須雅屋の古本暗黒世界

札幌の古書須雅屋と申します。これは最底辺に淀んでいる或る古本屋が浮遊しつつ流されてゆくモノトーンな日々の記録でございます。

火曜 しゃぶ中毒

 午後3時半起床。牛乳、カフェオレ、紅茶、冷水。区民センター図書室へ出かけ、4冊返却、三島由紀夫関係9冊借りる。〈セイコーマート〉で豊穣米というアヤシイ名前の米5k1380円を確保。5時半帰宅。本日の気温21・8〜27・7℃。書見。
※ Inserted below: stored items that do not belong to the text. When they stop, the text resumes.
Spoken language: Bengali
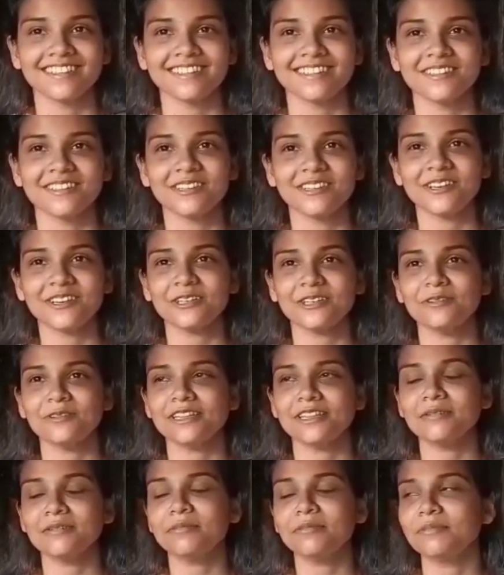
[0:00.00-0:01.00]
সত্যি কথা
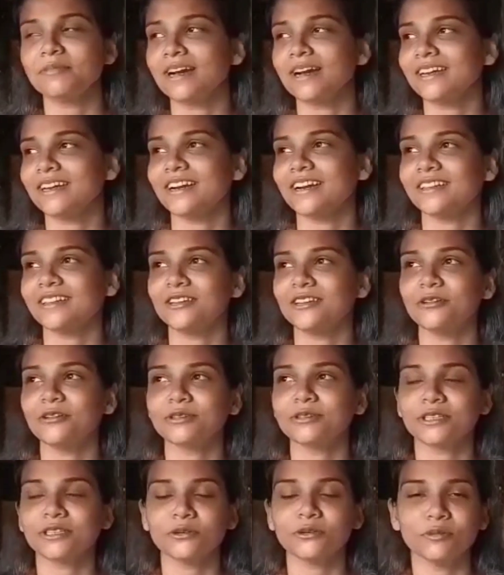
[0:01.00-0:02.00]
বলতে বাড়ির আর্থিক
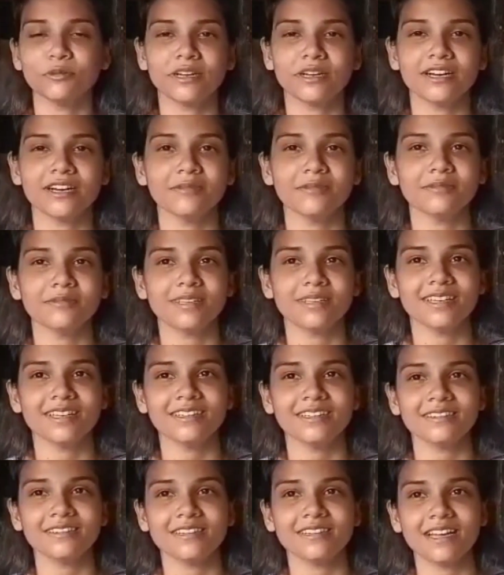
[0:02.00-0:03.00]
অবস্থা খুবই খারাপ তাই
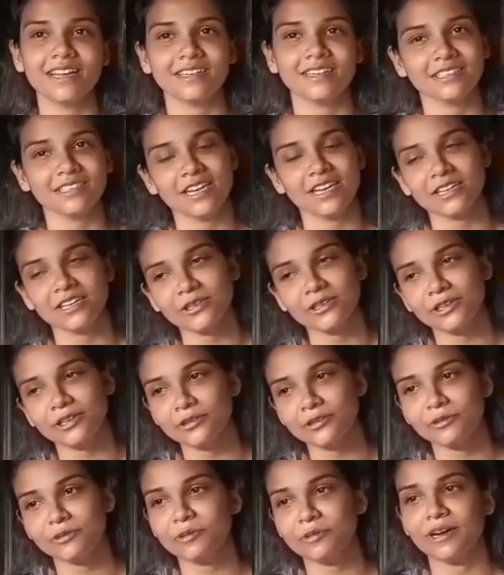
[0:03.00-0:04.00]
একটা চাকরি হলে
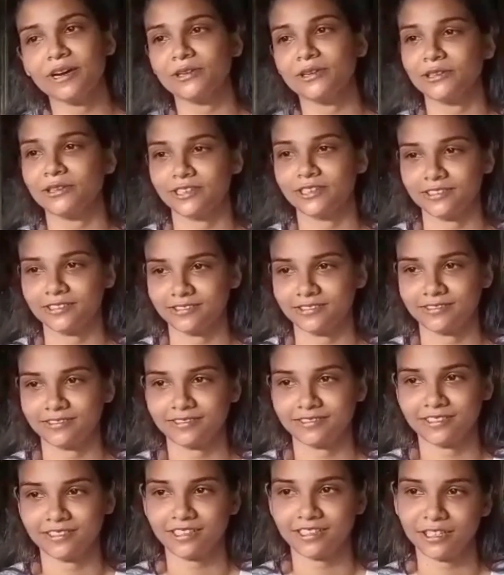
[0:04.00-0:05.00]
খুবই ভালো হয়
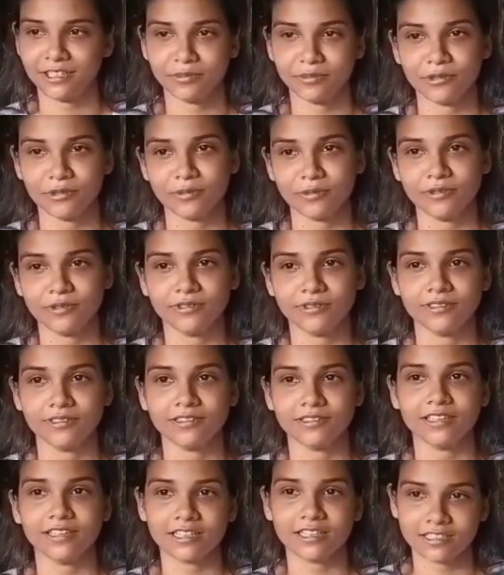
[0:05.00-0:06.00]
এটাই বলবো
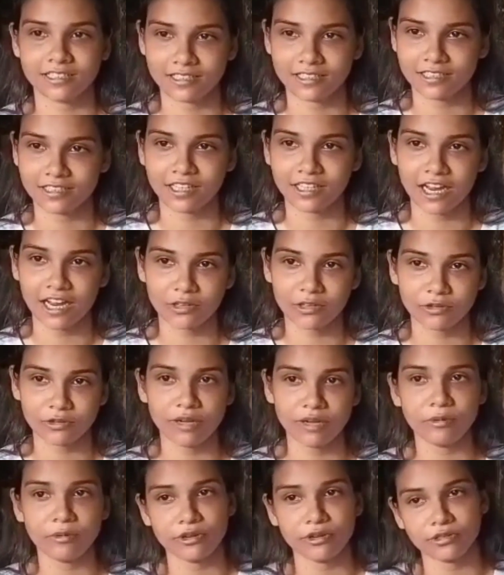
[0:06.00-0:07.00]
তার সাথে সাথে
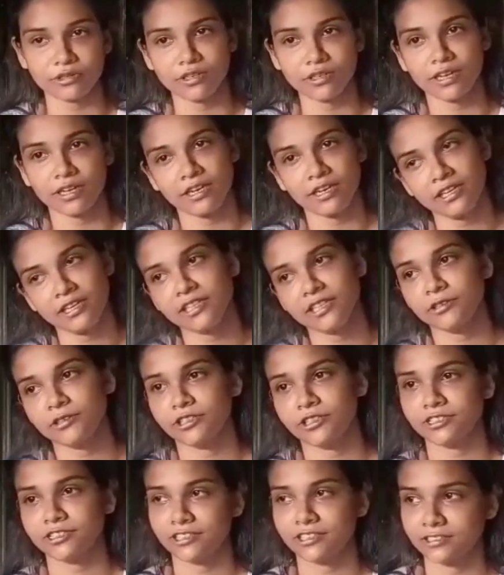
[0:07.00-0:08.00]
খেলাধুলা পড়াশোনা এই নিয়েই
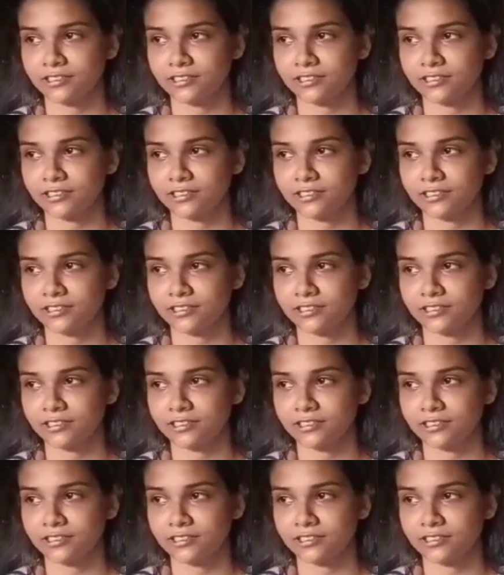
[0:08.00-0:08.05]
এগোতে চাই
 7時過ぎ、妻と外出。地下鉄でススキノ。車中、三島『夏子の冒険』。ラマダホテル1階の〈しゃぶ十勝〉というちょっと危ない名前の店へ。今夜この時のために、しゃぶしゃぶ専門店であるこの店をネットで調査、検討していた自分は、「十勝牛食べ飲み放題4980円コース」を愉しもうと心に決めてきたのだが、15分ほど待たされている間に、「豚三種食べ飲み放題3980円コース」に「生寿司食べ放題1000円」を付ける組み合わせが妻から提案され、結局あれもこれも食べたいという食い意地の張った自分の意向で、「三種(牛・ラム・豚)食べ飲み放題4150円コース+生寿司食べ放題1000円」の組み合わせに落ち着いたのである。都心で妻と食事をする、などというわが家においては破天荒な、だいそれた贅沢が出来るのは、臨時収入があった訳ではなく、古本のお客さんKさんのお陰によるもの。七月のラルズ古本市にいらした時、大通公園のビアガーデン・クーポン券500円を20枚頂戴していたのである。そして、ビアガーデン終了の8月15日以後は、道内の〈銀座ライオン〉チェーンの店でクーポンが使用可能と知り、この〈しゃぶ十勝〉に的を絞っていたという訳なのだ。従って今夜の飲食代、10300円のうち自分の負担は300円だけなのである。券を貰った時、なちぐろ堂夫婦か薫風書林を誘ってビールを飲もうかな、それで元手かけずに、イイ人だなあ、と思われようかな、とも考えたのだが、一緒に外食したのは数えるほどの妻のことを思い出したのだ。釣った魚に餌はやらないを旨として暮してきた自分であるが、出費ゼロで(実際には交通費二人分込みで1260円だが)、20年に一度ぐらいだけどもたまにはイイこともする男だったのか、と思われようという作戦である。この後、向こう20年、こんな晩餐を妻と囲むことはないだろうから。この後、豊平川に蹌踉と赴いて「夫婦で入水」と明日の新聞に掲載されるかもしれぬ決意を夫が抱いているのでは、と妻は疑心暗鬼であったらしいのだが。

 ビールジョッキ二杯と酒二合、米焼酎水割り一杯を飲みながら、道産野菜と肉をしゃぶしゃぶして食べまくり、しゃぶ中毒状態、合間に寿司もぱくぱく。キノコ盛り合わせ他の野菜が実に旨くおかわり、肉は牛、豚、ラムの順番で片付け、また牛を頼んだところで満腹となり、締めのうどんはとても食べられない状態となった。デザートのアイスクリームもふた匙舐めたのみで妻に食べてもらう。どうも、食い意地を張らずに、やはり当初の計画通り「十勝牛食べ飲み放題4980円コース」をチョイスしていた方がよかったかもしれないと後悔するが後の祭り。いつかまたしゃぶ中毒になるべく来店したいものだが、収入が、ぐっと鋭角的に上向かない限り、おそらくその機会はないであろう。

 帰途、地下鉄の車内で半ズボン?姿の薫風書林に遭遇。南平岸駅で妻と別れ、〈Maxvalu〉で低脂肪乳1、トイレペーパー、計483円購入。薫風佐々木氏と話しながら帰る。帰宅後、腹部に膨満感あり、やや腹痛。つまり、単なる食い過ぎにより、11時過ぎダウン、横になる。さすがに忸怩たるものあり。